■ Task goal ■
Once the line holding "[0:02.00-0:03.00]" is found in the entries below, transcribe exactly every line up to and including the one holding "[0:08.00-0:08.68]", but leave out the pictures.

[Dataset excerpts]
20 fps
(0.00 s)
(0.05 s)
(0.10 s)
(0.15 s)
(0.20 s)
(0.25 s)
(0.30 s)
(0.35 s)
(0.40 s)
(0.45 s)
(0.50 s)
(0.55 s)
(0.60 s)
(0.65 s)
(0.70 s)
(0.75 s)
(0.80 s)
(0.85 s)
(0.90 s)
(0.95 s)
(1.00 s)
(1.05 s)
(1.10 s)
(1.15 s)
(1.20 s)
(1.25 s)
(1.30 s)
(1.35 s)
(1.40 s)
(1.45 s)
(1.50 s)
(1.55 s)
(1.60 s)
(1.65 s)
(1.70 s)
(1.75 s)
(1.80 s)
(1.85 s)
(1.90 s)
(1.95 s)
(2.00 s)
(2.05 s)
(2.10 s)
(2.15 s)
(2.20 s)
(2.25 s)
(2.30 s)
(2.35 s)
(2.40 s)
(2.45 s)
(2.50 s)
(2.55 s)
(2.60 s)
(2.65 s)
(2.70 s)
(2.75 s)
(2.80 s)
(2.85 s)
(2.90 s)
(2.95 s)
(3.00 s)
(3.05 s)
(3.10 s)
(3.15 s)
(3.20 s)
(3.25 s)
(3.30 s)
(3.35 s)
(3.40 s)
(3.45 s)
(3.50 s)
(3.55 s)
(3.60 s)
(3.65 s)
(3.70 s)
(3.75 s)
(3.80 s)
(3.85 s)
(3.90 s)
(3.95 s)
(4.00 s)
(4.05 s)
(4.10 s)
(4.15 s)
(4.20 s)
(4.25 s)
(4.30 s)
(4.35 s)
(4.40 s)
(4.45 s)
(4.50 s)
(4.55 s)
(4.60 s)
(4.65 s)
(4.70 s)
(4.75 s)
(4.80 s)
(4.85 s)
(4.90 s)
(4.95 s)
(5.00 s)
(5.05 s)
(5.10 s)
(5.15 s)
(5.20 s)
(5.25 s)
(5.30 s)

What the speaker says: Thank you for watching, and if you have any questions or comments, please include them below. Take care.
==
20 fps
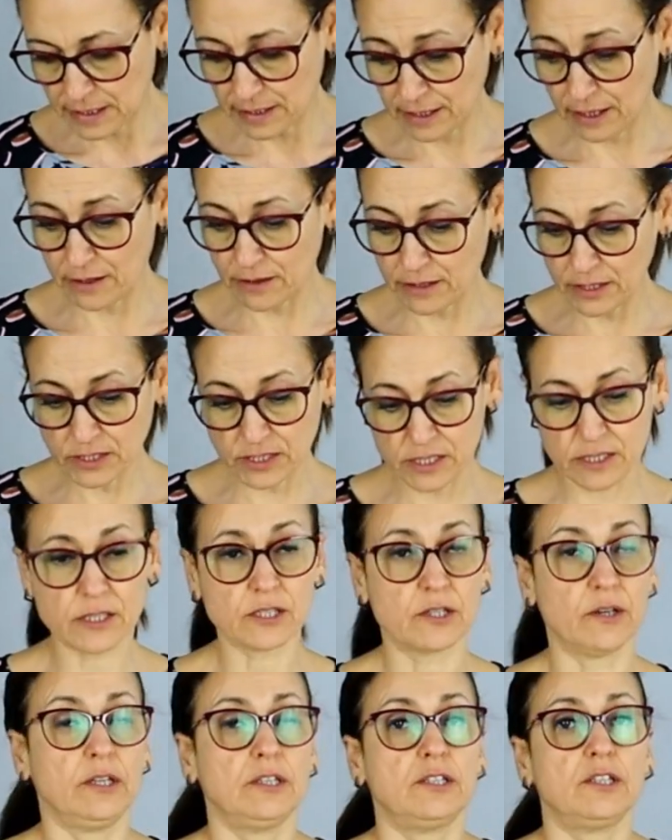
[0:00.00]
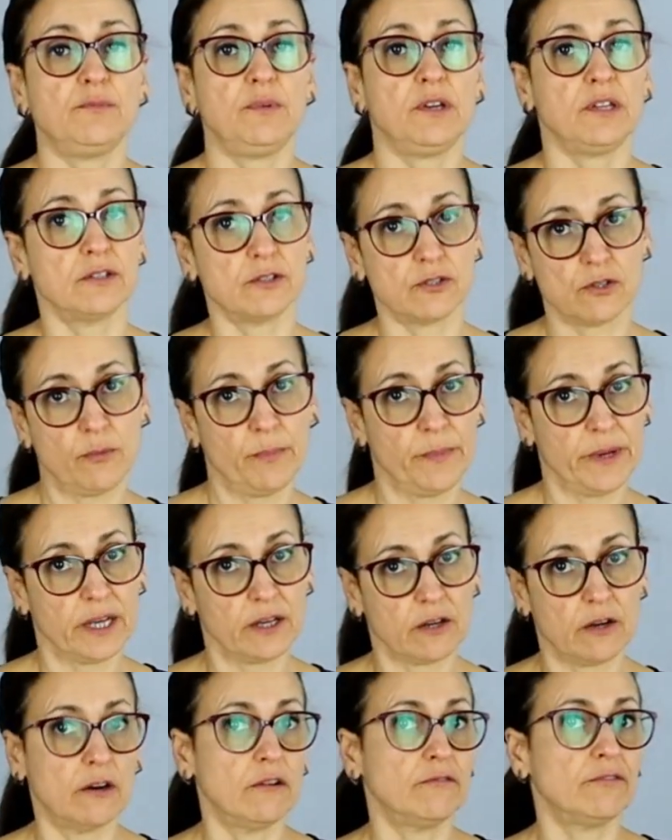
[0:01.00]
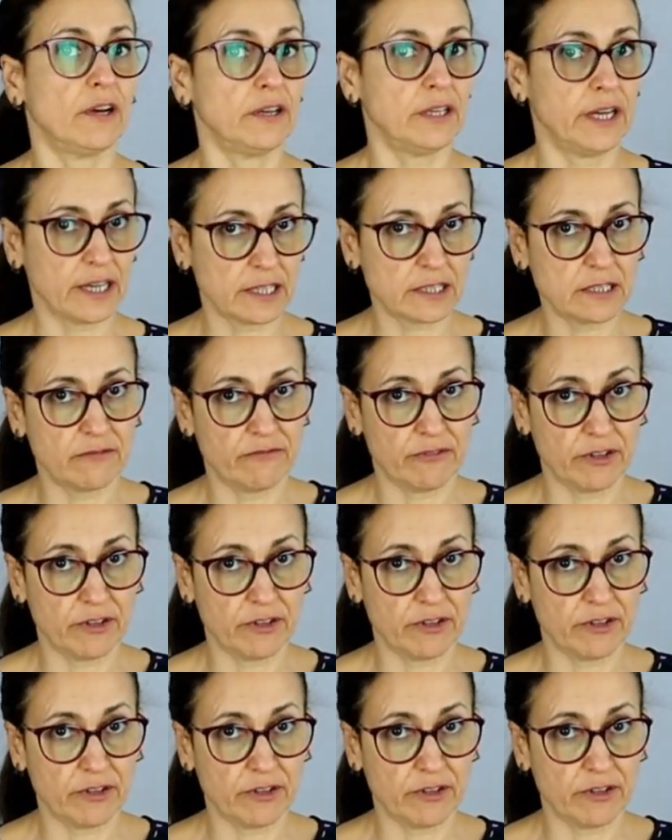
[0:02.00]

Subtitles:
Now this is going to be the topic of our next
...
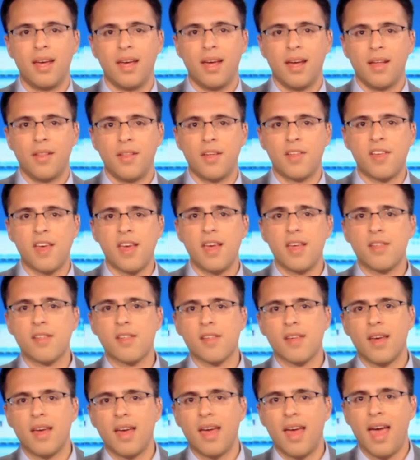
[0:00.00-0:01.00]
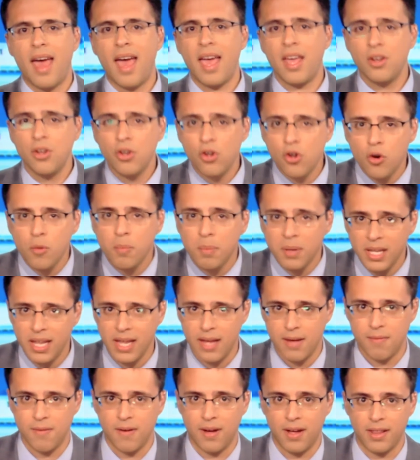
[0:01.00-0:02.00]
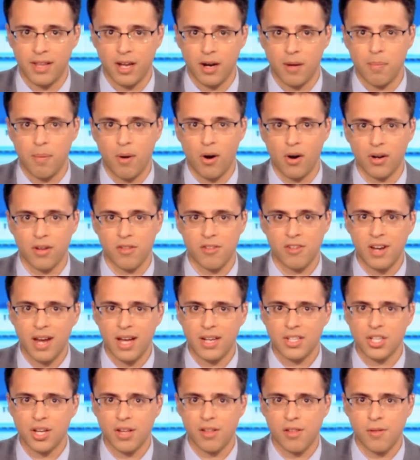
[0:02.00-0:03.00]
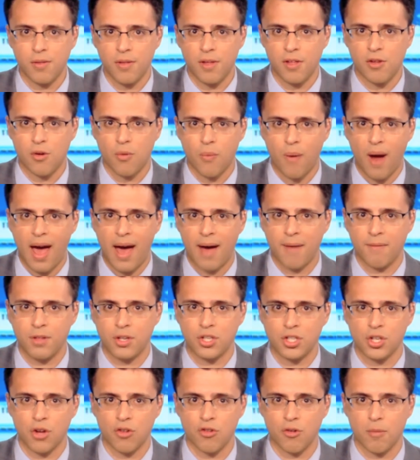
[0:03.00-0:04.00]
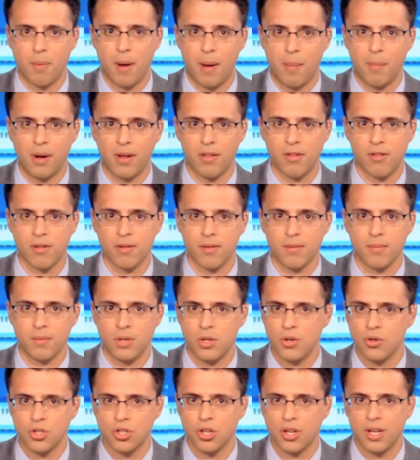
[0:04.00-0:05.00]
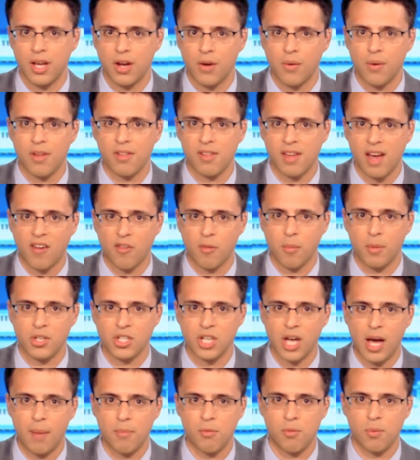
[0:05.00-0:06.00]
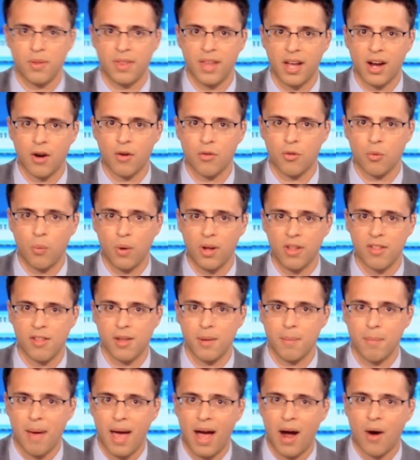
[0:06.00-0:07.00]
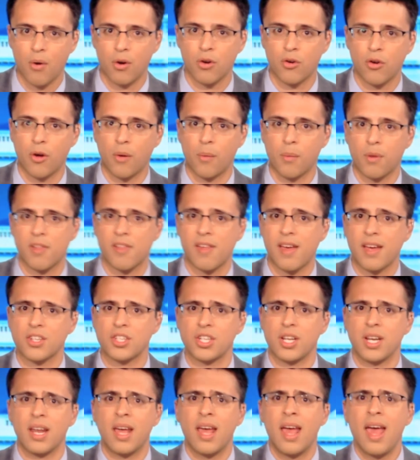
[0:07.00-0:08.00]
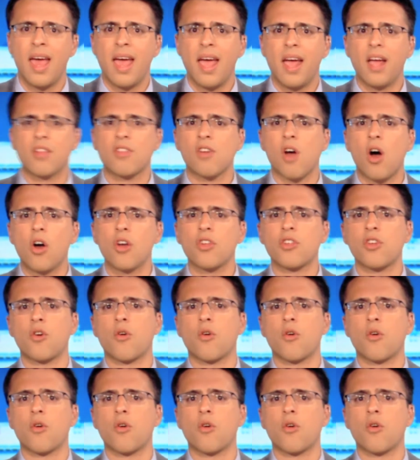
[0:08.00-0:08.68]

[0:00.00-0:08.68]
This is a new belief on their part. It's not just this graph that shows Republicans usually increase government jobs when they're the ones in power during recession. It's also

■ Answer to the problem ■
[0:02.00-0:03.00]
[0:03.00-0:04.00]
[0:04.00-0:05.00]
[0:05.00-0:06.00]
[0:06.00-0:07.00]
[0:07.00-0:08.00]
[0:08.00-0:08.68]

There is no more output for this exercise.